IAHA Member Philipa Whyte on 2023 World Social Work Day – Respecting diversity through joint social action.
My name is Philipa and I am a Murawari woman from north-west NSW. I was not fortunate enough to grow up on Country but visit frequently. My family were dispersed, affected by government policies of the time. I feel a strong connection to the Darling and Barwon rivers and the sight of red dirt that makes me feel like I’m at home. I was born, raised, live and work on Darkinjung Country.
What does social work mean to you?
For me social work means supporting the cultural, emotional, and physical well-being of all people. It involves working collaboratively with individuals, families, and communities to build capacity, empower people, and promote social justice. It also involves the recognition and preservation of First Nations culture and knowledge in the delivery of services. As an Aboriginal woman, social work means being a role model and advocate for my community, preserving and passing down traditional knowledge, and promoting the healing and growth of my people.
Why is social work an important allied health profession for mob?
Social work plays an important role in addressing the social, economic, and health issues faced by First Nations people.
First Nations people have experienced historical trauma due to colonisation and forced assimilation policies. Social workers can help address the resulting intergenerational trauma and its impact on mental health, substance abuse, and family dynamics.
Social workers who are culturally competent can provide culturally appropriate services and interventions that consider First Nations ways of knowing, healing, and community values.
Social workers can advocate for First Nations people’s access to healthcare, education, and social services in the face of systemic barriers and discrimination.
I believe social work is an important allied health profession that can help address the unique needs of First Nations people and promote wellness, healing, and empowerment in their communities.
How do you interpret the theme and what does that look like for you?
The theme, ‘Respecting Diversity through Joint Social Action’ is a call to action, which seeks to encourage social workers and society as a whole on the need to observe and celebrate diversity. This theme aims to acknowledge differences among individuals, including race, ethnicity, gender, age, disability, religion, sexual orientation, among others. It signifies that social workers, in partnership with their clients, communities, and other professionals, can take collective action to address issues that challenge the dignity and wellbeing of people who are disadvantaged or marginalised.
The theme underlines the importance of recognising and respecting the cultural, social, and economic differences that exist in our society. It also recognises the value and benefits that diversity brings to individuals and societies as a whole. By working together, social workers can promote inclusivity and equality, eliminate discrimination and stigma, and build a more just and equitable society. What the theme means to me is that it highlights the need to embrace diversity as an essential component of the human experience and to promote social justice through collective action.
Any advice for social workers or people wanting to go in to social work?

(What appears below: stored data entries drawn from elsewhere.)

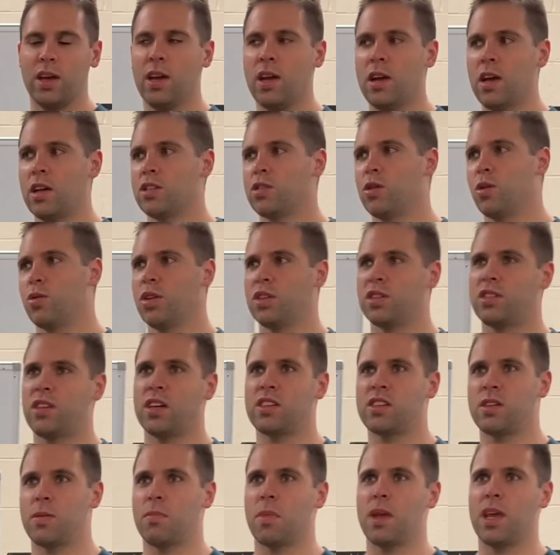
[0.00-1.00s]
So this
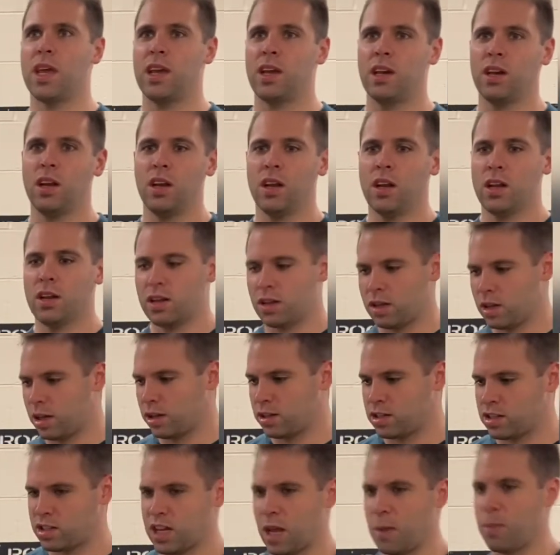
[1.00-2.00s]
doesn't mean
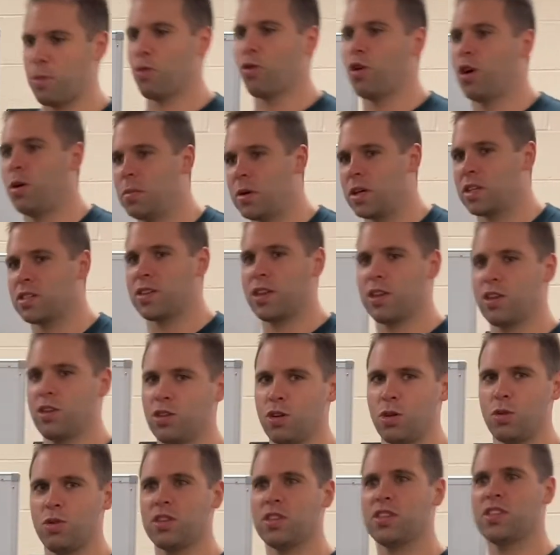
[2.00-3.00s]
step aerobics, like you're
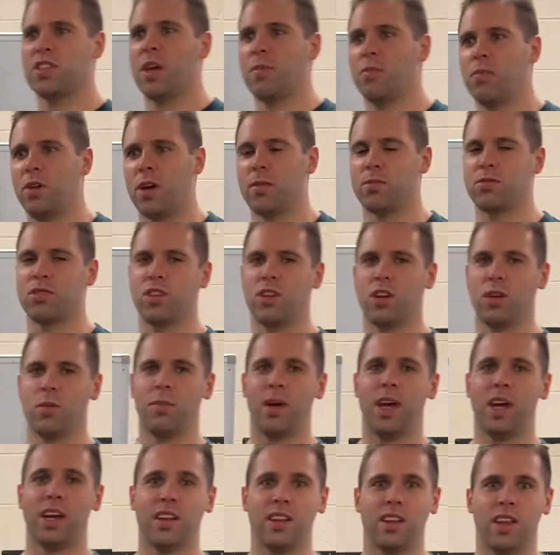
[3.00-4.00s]
doing the step ups, you know,
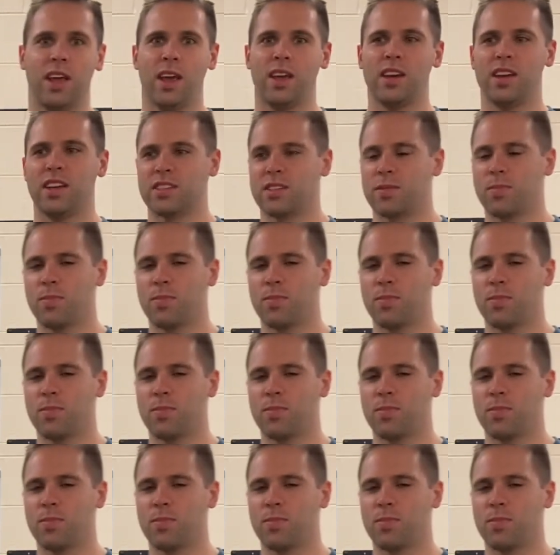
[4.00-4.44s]
back in the 80s.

My advice for social workers is to develop strong communication skills: Communication is an essential component of social work because it is the primary tool that you use to convey information, support, and guidance to your clients. Therefore, you must be able to communicate effectively and clearly, listen actively, and be empathetic towards your clients.
Build a strong network: Networking with other social workers, agencies, and organisations can be an excellent resource for you to learn about job opportunities, career development, and new ideas or perspectives. It can also help you find support and encouragement during challenging times.
Maintain a healthy work-life balance: Social work can be emotionally and mentally demanding, so it is important to take care of yourself. Engage in activities that you enjoy outside of work and consider self-care practices such as mindfulness or meditation.
For anyone considering or wanting to get in to social work is to do it. It is a career that will leave you feeling somewhat challenged at times, yet be rewarding and fulfilling as well.
Any resources that you may want to share?
I personally recommend dreamysleep.com.au to assist with falling asleep.
iBobbly is a social and emotional wellbeing self-help app for First Nations people.
Finally, for some professional development I recommend completing the free Aboriginal Narrative Practice Course through The Dulwich Centre (dulwichcentre.com.au).
How social work has influenced you?
Social work has influenced me to do better and be a better person. It has challenged my values and ethics to shape me to the woman I am today. While studying my undergraduate I had an interest in the increasing rates of suicide for First Nations people. I have spent the last three and a half years of my career working in mental health. I am passionate about advocating for cultural appropriateness of mental health support for my community.